[Saved data entries]
——————

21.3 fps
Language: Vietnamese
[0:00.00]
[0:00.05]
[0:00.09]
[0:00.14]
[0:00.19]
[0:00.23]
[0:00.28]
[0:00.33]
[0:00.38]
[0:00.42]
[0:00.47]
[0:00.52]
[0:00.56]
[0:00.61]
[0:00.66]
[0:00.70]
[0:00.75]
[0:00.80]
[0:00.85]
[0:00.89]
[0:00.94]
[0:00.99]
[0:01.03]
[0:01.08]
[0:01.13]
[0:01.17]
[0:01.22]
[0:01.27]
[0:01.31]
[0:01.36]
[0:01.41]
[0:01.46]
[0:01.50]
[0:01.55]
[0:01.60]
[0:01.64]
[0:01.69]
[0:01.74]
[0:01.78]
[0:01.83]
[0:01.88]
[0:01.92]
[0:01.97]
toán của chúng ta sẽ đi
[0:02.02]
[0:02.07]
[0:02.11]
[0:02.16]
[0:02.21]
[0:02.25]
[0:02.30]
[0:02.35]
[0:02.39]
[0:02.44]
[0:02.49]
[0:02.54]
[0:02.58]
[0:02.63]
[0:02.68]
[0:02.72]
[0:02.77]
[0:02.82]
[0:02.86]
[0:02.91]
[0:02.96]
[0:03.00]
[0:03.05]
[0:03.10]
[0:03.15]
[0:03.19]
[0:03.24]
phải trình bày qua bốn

——————

-- Directions for this task --
Full repetition needed. Write out every entry above exactly as given.

-- Written reply --
21.3 fps
Language: Vietnamese
[0:00.00]
[0:00.05]
[0:00.09]
[0:00.14]
[0:00.19]
[0:00.23]
[0:00.28]
[0:00.33]
[0:00.38]
[0:00.42]
[0:00.47]
[0:00.52]
[0:00.56]
[0:00.61]
[0:00.66]
[0:00.70]
[0:00.75]
[0:00.80]
[0:00.85]
[0:00.89]
[0:00.94]
[0:00.99]
[0:01.03]
[0:01.08]
[0:01.13]
[0:01.17]
[0:01.22]
[0:01.27]
[0:01.31]
[0:01.36]
[0:01.41]
[0:01.46]
[0:01.50]
[0:01.55]
[0:01.60]
[0:01.64]
[0:01.69]
[0:01.74]
[0:01.78]
[0:01.83]
[0:01.88]
[0:01.92]
[0:01.97]
toán của chúng ta sẽ đi
[0:02.02]
[0:02.07]
[0:02.11]
[0:02.16]
[0:02.21]
[0:02.25]
[0:02.30]
[0:02.35]
[0:02.39]
[0:02.44]
[0:02.49]
[0:02.54]
[0:02.58]
[0:02.63]
[0:02.68]
[0:02.72]
[0:02.77]
[0:02.82]
[0:02.86]
[0:02.91]
[0:02.96]
[0:03.00]
[0:03.05]
[0:03.10]
[0:03.15]
[0:03.19]
[0:03.24]
phải trình bày qua bốn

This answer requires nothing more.